## Imports

**requests**          -> Used to recieve content from webpage.
<br>
**json**              -> Used to turn json files into dictionaries.
<br>
**PIL**               -> Used to turn file into image that can be resized.
<br>
**numpy**             -> Many uses, including turing PIL Image into an array.
<br>
**pandas**            -> Used for dataframes and dataframes manipulation.
<br>
**matplotlib.pyplot** -> For plotting graphs.
<br>
**sklearn**           -> Allows to train model from a percentage of itself.
<br>
**keras**             -> Used for the actual model.
<br>
**scripts**           -> Used to grab max likes on all photos from all of the users.

In [1]:
import requests
import json
from time import sleep

from PIL import Image

import pickle

import numpy as np
import pandas as pd
import matplotlib.pyplot as plt

from sklearn.model_selection import train_test_split
from sklearn.preprocessing import StandardScaler

from keras.models import Sequential
from keras.layers import Dense, Flatten, Conv2D, MaxPooling2D

from scripts.get_users import GetUsers

%matplotlib inline

Using TensorFlow backend.


## Data Gathering

Using scrapy's crawler, gathered data as XHR from multiple sources and users.

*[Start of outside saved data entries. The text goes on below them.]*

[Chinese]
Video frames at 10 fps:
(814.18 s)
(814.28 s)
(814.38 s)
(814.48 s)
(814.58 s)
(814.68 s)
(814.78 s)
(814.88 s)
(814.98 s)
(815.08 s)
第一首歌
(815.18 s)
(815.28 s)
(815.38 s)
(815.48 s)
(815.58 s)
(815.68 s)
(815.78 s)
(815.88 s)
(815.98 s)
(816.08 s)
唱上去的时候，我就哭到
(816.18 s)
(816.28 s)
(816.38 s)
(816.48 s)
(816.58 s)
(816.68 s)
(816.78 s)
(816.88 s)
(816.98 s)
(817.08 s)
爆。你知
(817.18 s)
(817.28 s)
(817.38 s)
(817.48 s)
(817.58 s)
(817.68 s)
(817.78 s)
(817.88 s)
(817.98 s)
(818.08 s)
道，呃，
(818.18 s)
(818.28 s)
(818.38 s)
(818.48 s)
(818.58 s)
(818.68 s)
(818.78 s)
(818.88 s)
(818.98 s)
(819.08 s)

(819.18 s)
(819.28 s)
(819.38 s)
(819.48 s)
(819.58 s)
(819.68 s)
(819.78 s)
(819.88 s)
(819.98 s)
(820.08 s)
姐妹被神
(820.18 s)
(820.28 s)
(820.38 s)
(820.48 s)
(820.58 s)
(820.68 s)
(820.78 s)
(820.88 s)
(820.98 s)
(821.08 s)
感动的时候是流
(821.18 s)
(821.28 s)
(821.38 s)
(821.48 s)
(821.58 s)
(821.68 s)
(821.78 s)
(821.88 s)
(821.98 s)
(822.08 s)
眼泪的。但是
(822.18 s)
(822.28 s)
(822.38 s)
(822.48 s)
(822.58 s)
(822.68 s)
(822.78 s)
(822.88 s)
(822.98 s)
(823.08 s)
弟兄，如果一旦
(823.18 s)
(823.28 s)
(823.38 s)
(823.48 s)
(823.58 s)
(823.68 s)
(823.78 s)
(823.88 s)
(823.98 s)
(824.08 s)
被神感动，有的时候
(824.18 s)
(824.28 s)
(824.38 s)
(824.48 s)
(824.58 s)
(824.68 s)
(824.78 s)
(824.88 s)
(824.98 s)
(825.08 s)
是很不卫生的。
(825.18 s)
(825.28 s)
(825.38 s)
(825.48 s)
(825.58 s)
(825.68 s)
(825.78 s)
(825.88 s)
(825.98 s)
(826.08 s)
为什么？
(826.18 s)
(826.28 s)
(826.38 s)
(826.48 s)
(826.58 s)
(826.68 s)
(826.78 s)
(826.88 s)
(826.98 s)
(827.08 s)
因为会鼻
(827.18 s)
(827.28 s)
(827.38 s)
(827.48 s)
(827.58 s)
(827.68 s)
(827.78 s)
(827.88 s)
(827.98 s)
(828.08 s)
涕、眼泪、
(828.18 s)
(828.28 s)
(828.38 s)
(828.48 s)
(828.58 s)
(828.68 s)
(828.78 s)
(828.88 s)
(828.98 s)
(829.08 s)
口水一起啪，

Gathered all observations along with it in case there's a need for it later. In addition, gathered max like of all photos of each user in order to scale the original likes on the photos.

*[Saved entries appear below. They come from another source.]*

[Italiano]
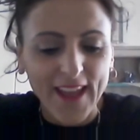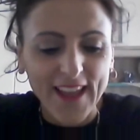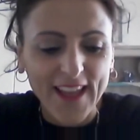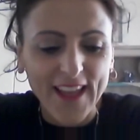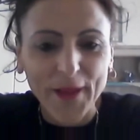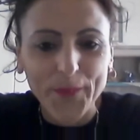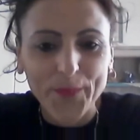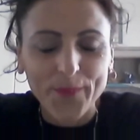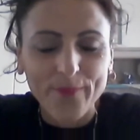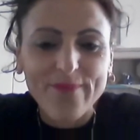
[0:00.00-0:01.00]
E,
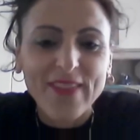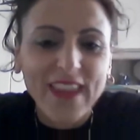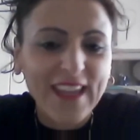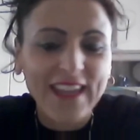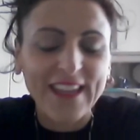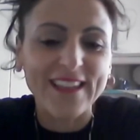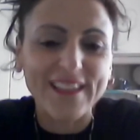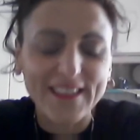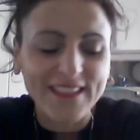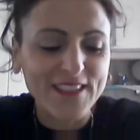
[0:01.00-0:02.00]
ehm,
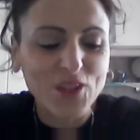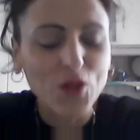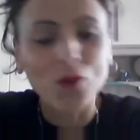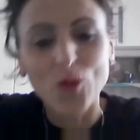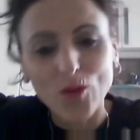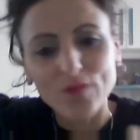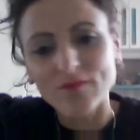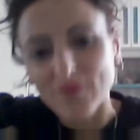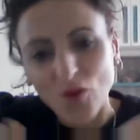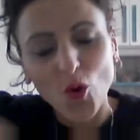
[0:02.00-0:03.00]
e io ero
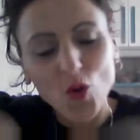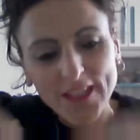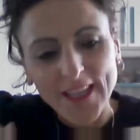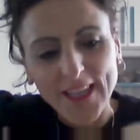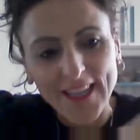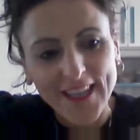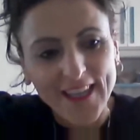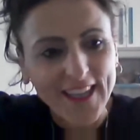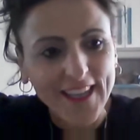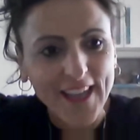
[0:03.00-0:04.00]
oltre
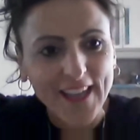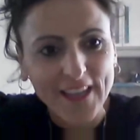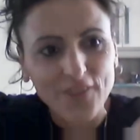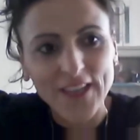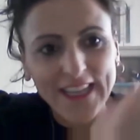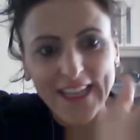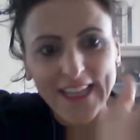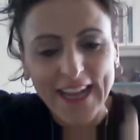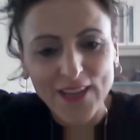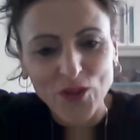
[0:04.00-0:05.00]
che ad avere
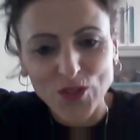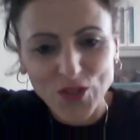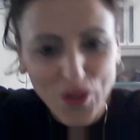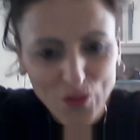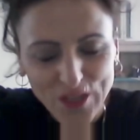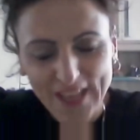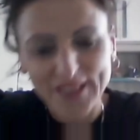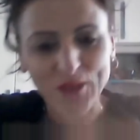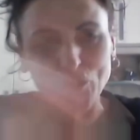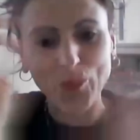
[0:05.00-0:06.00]
l'incarico, diciamo, di
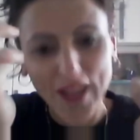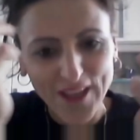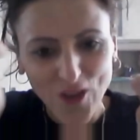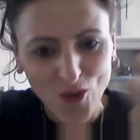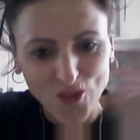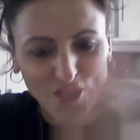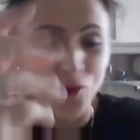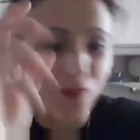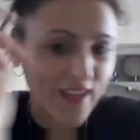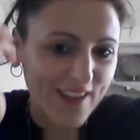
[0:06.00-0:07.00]
essere un po' la chioccia,
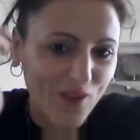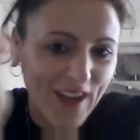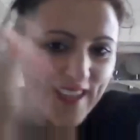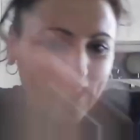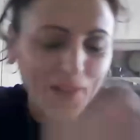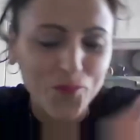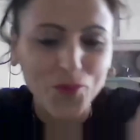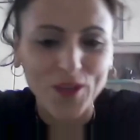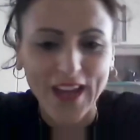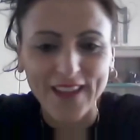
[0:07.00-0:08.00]
no? perché ero anche la
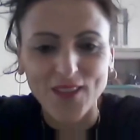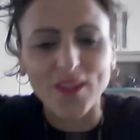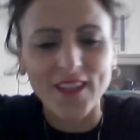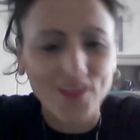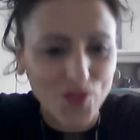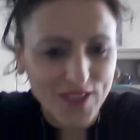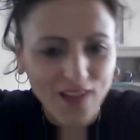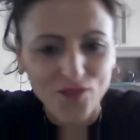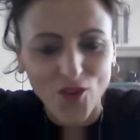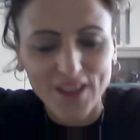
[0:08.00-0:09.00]
più grande, quindi Dino
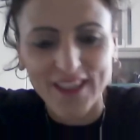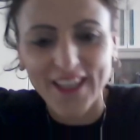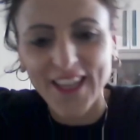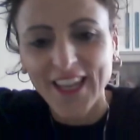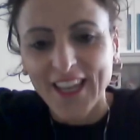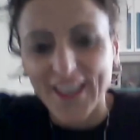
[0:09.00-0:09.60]
Salvoldi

#### Grabs X and y from text

In [None]:
photos_info = []

for i in range(1, 178):
    filename = f'./data/photos-{i}.txt'
    with open(filename, 'r') as f:
        text = f.read()
        items = json.loads(text)
    
    for item in items:
        photos_user_url = item['user']['username']
        photos_url = item['urls']['small']
        photos_likes = item['likes']
        
        photos_info.append([photos_user_url, photos_url, photos_likes])
        
photos_df = pd.DataFrame(photos_info, columns=['user_url', 'small_url', 'likes'])
photos_df.to_csv('./datasets/user_url_likes.csv', index=False)
photos_df.head()

In [None]:
base_url = 'https://unsplash.com/napi/users/{}/photos?page={}&per_page=10&order_by=latest'

i = 1
likes = set()
while True:
    url = base_url.format('gallivantinglife', i)
    response = requests.get(url)
    if response.status_code == 404: return 0

    json_file = json.loads(response.text)
    if len(json_file) == 0:
        print(f'broke at: {i}')
        break

    for item in json_file:
        print(item)
        print(item['likes'])
        print(i)
        likes.add(item['likes'])
    i += 1
    sleep(1)
try:
    print(max(likes))
except:
    print(0)

In [None]:
photos_df.iloc[1081:, 0]

In [None]:
# Uses Requests
photos_df = pd.read_csv('./datasets/user_url_likes.csv')

# Start where left off
users_list = photos_df.iloc[1081:, 0].values.tolist()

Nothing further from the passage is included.